クリプトスポリジウム症はエイズ指標疾患の1つです。

しかし、クリプトスポリジウム症なんて普通の人は聞いたこともないでしょうね。

私もエイズ指標疾患として調べて初めて知りました。

あなたも多分ご存知ないと思いますし、そんなに詳しく知る必要もないと思います。

ここではHIVに感染するとこんな病気になる可能性があるのだと、一般知識としてお読み下さい。

 

◇クリプトスポリジウム症とは?

クリプトスポリジウム症とは、クリプトスポリジウム原虫の感染(寄生)によって生じる腸への障害です。

主な症状として水のような下痢が続きます。他にも胃痛、腹痛を伴うこともあります

健康な人、免疫力が正常な人の場合、症状は2週間程度で収束し、回復に向かいます。

しかし、HIV陽性者のように免疫力が低下している人が感染すると、場合によっては致死的となり命を落とすこともあります。

治療法として、クリプトスポリジウム原虫そのものを攻撃して駆除するような薬はありません。

主な症状である下痢に対する対処療法が主な治療法となります。つまり、下痢止め、水分補給などの治療です。

後は自然治癒を待つ、と言うことですから、早い話治療は免疫力任せ、と言うことになります。

それゆえHIV陽性者にとっては危険な病気となります。

 

◇クリプトスポリジウム症の発生状況

まず、HIV陽性者に限らず、国内全体での発生状況を見てみましょう。

実はクリプトスポリジウム症は感染症法によって、5類感染症全数把握疾患に定められています。

全国の医療機関で患者が見つかったら、診断した医師は7日以内に最寄りの保健所に届け出る義務があります。
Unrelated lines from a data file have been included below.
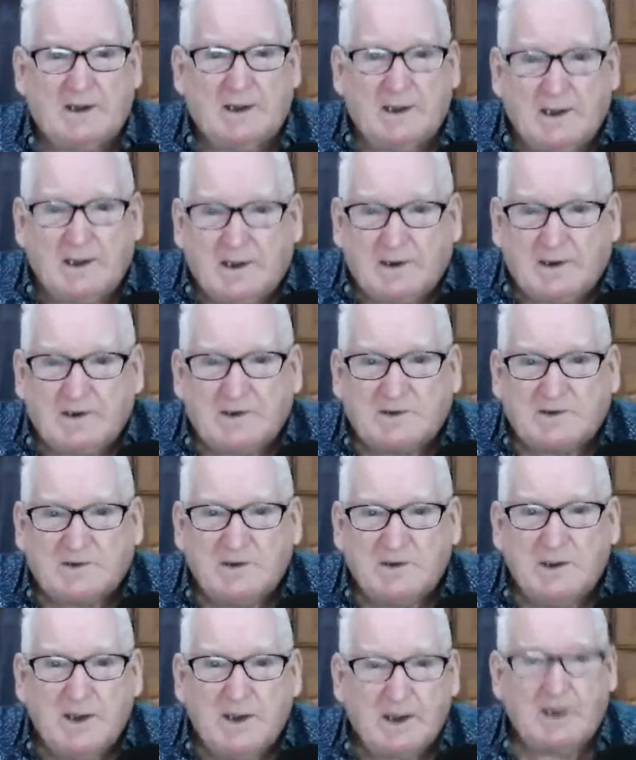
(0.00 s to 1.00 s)
English
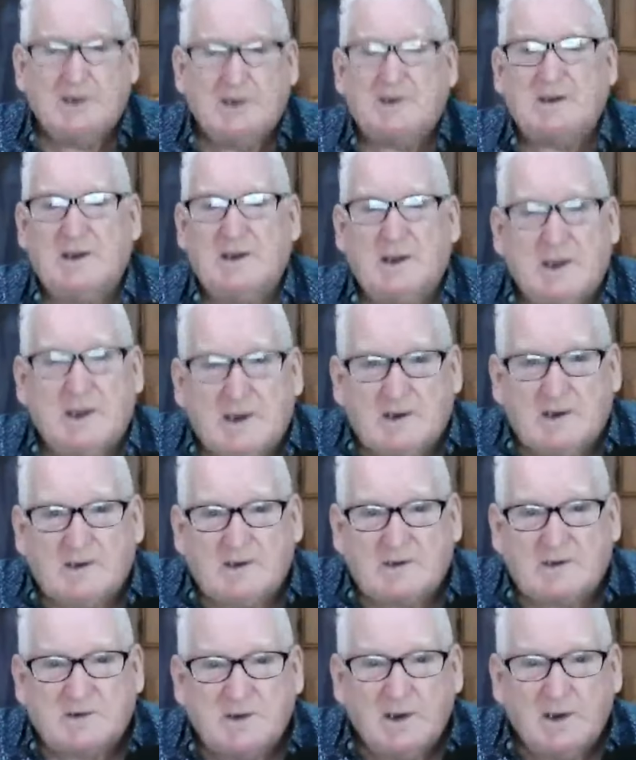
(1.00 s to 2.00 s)
into
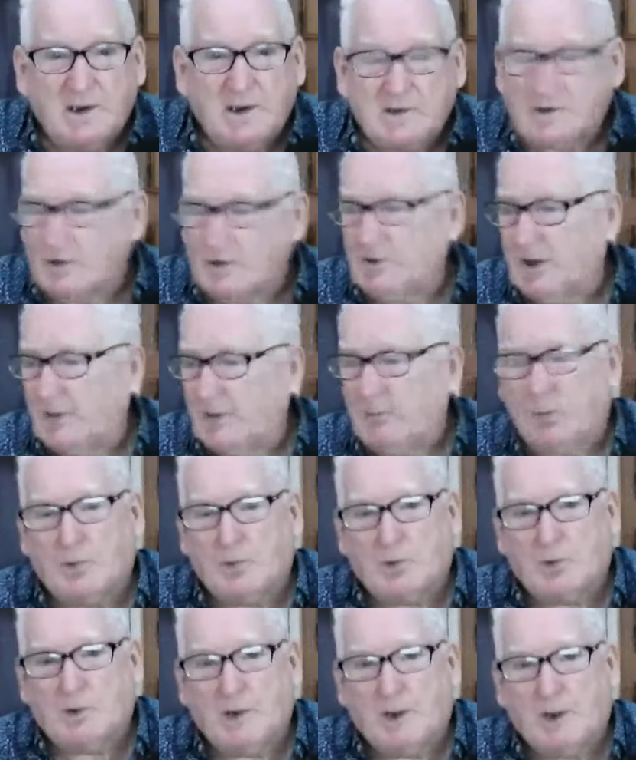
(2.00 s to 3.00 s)
English so that
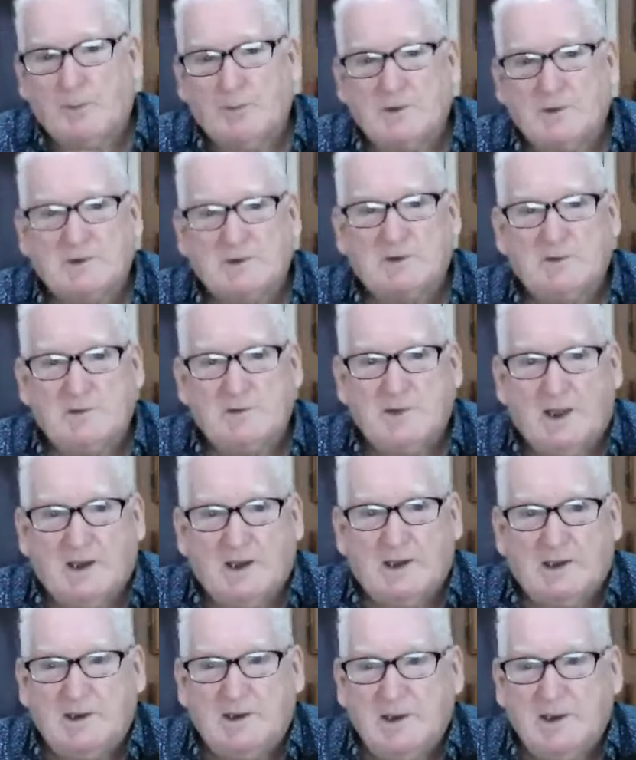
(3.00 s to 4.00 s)
poor Aboriginal
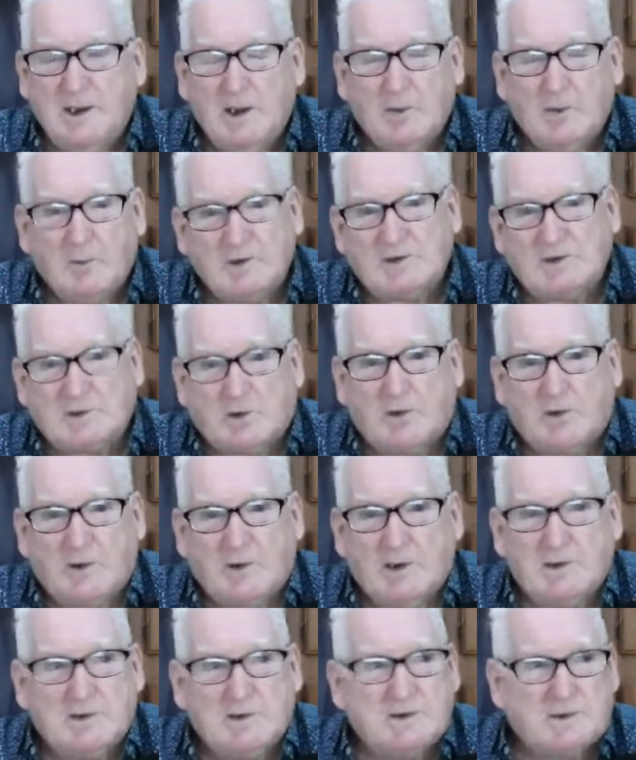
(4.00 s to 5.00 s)
lady was
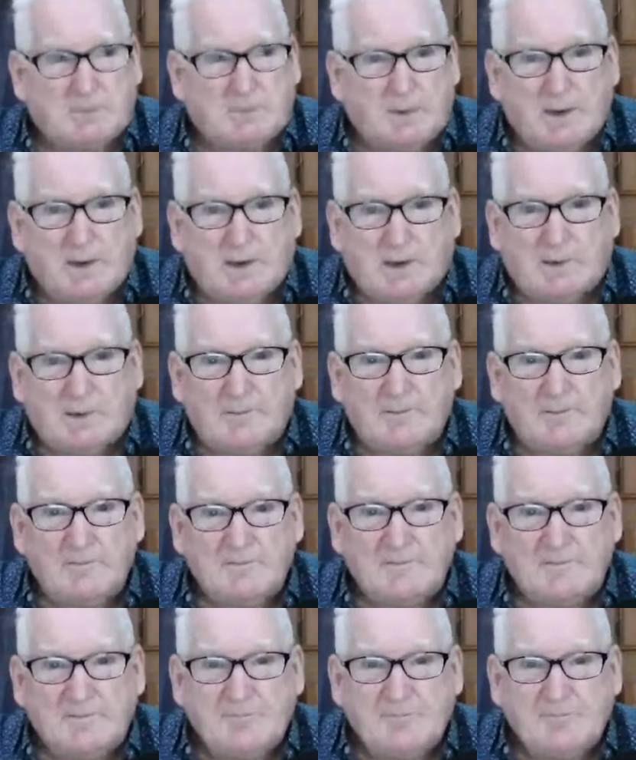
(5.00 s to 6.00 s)
trying to speak it.
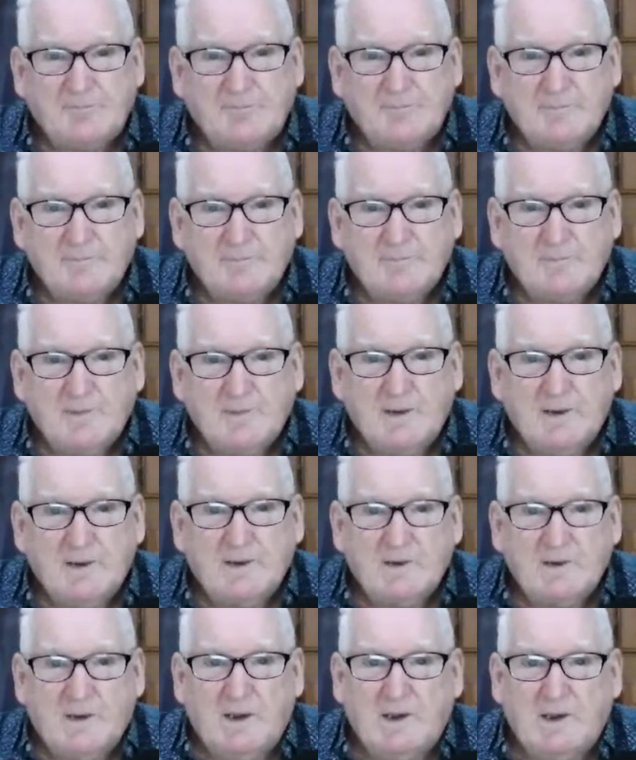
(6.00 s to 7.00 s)

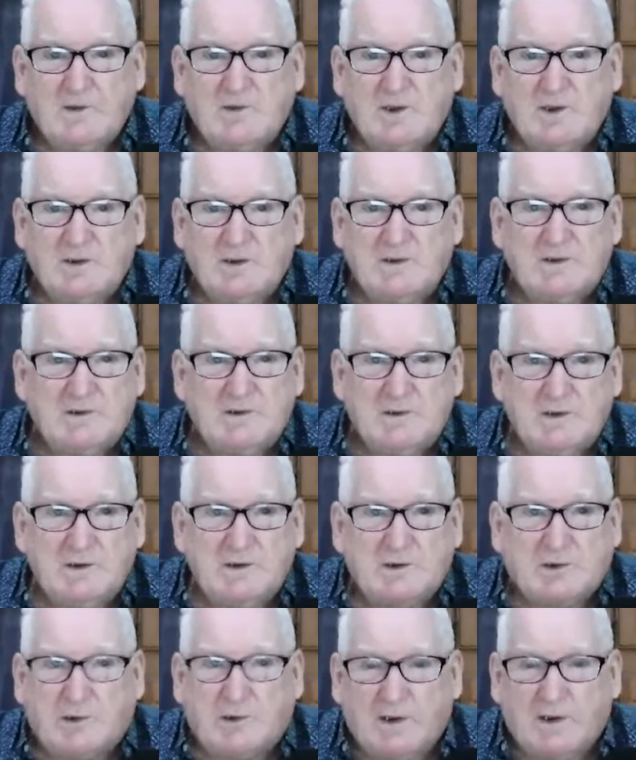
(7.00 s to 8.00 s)
It didn't need
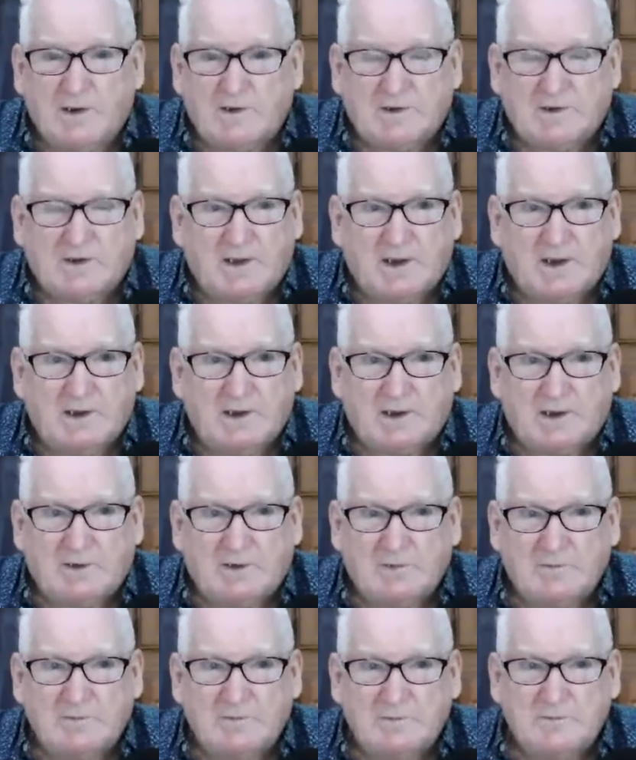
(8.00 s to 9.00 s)
translating.
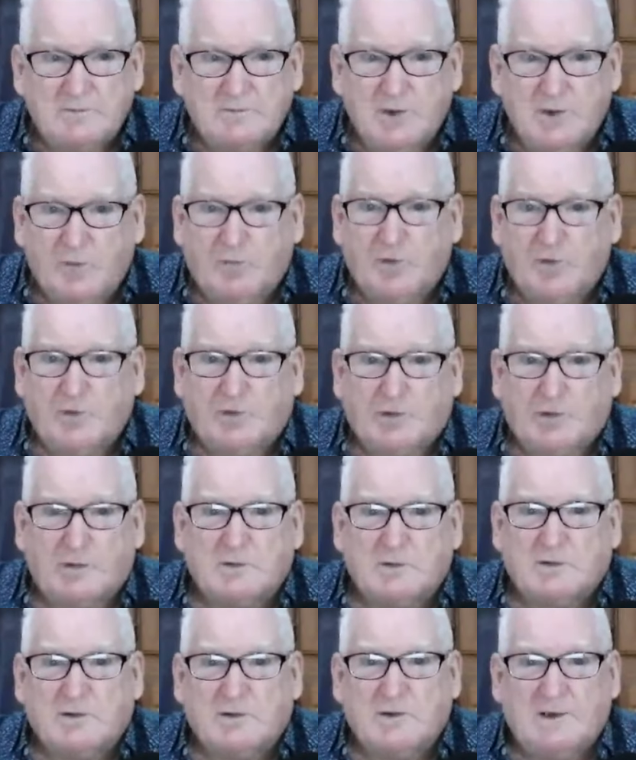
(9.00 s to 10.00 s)
If you
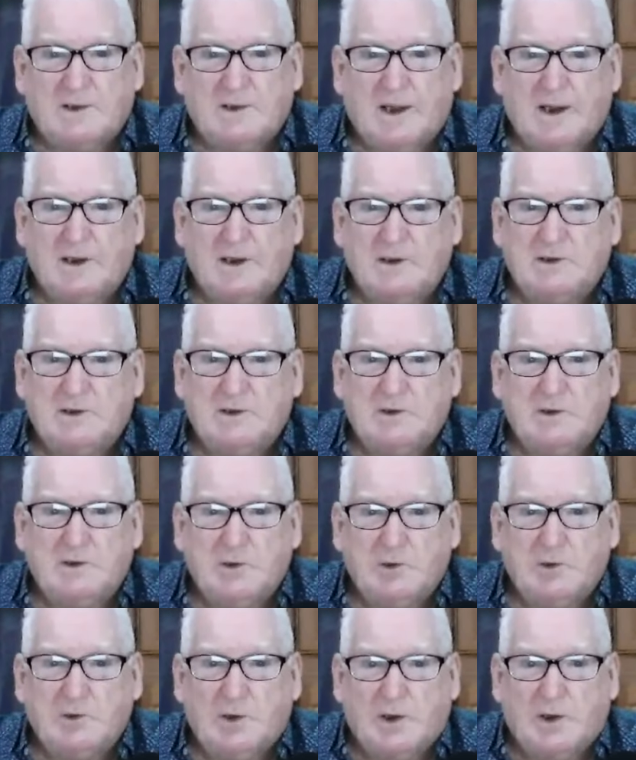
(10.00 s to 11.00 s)
talk to the lady,
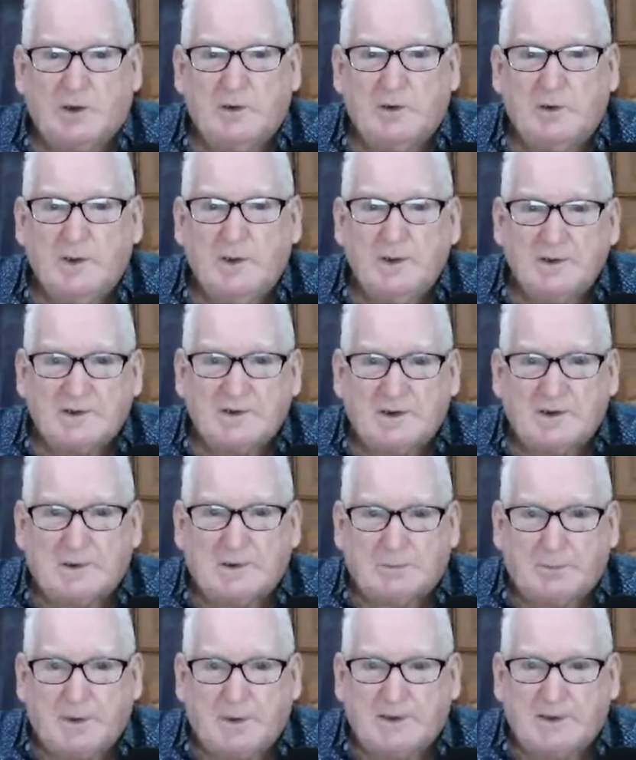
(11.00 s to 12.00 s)
you know she
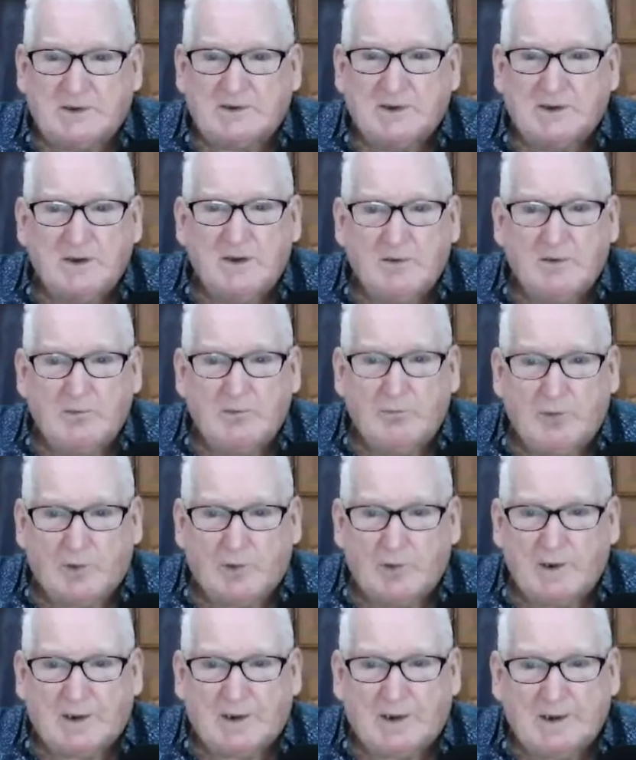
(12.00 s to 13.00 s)
speaks
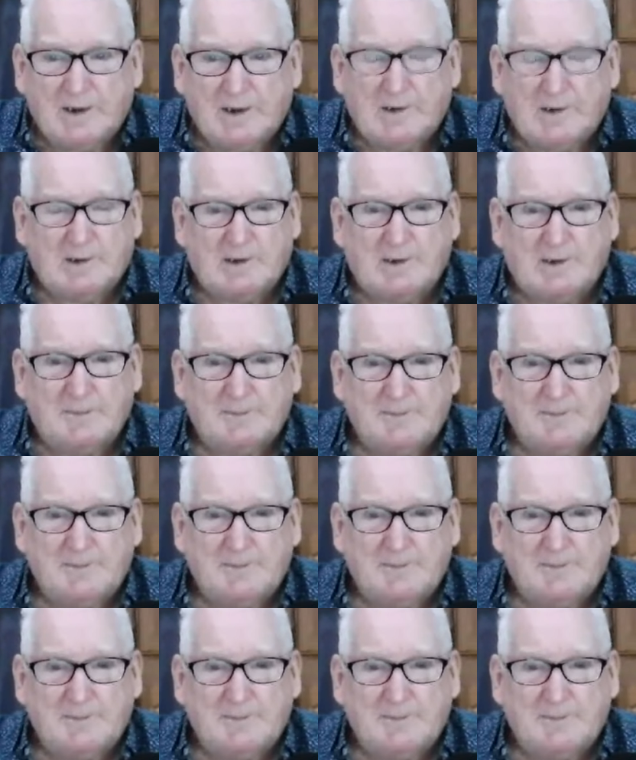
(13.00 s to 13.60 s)
very clearly.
そこで国立感染症研究所の週報を調べてみると、2016年、2015年のクリプトスポリジウム症患者の報告件数が分かりました。

●2016年 14件

●2015年 15件

となっています。

繰り返しますが、この件数はエイズ指標疾患としての件数ではなく、非HIV陽性者も含みます。

では、エイズ指標疾患としての報告件数はどのくらいでしょうか。

『エイズ指標疾患分布(2015年) 』

で記事にした通り、

●2015年 3件

●2014年 2件

●2013年 4件

となっています。

クリプトスポリジウム症はエイズ指標疾患の中では非常に発症例が少ない感染症と言えます。

 

◇クリプトスポリジウム症の予防法

クリプトスポリジウム原虫は感染者の排出便から水系汚染、食品汚染を発生し感染します。

国立感染症研究所のホームページによると、クリプトスポリジウム症患者一人が排出する原虫の数は、10の10乗だそうです。

すなわち、100億個です。

そして、クリプトスポリジウム原虫が10個も口から入れば感染する可能性があるそうです。何とも強い感染力があります。

先ほどもご紹介したように、国内ではここ数年十数件しか報告されていません。

しかし、1994年には神奈川県平塚市の雑居ビルで460人あまりの患者が発生し、1996年には埼玉県入間郡越生町で8,800人に及ぶ集団感染が起きています。

そこでクリプトスポリジウム症感染の予防法ですが、まずは生水を飲まない、と言うことです。

クリプトスポリジウム原虫は水中で何ヶ月も生き続けるのだそうです。

以上、今回はエイズ指標疾患の1つである、クリプトスポリジウム症について説明しました。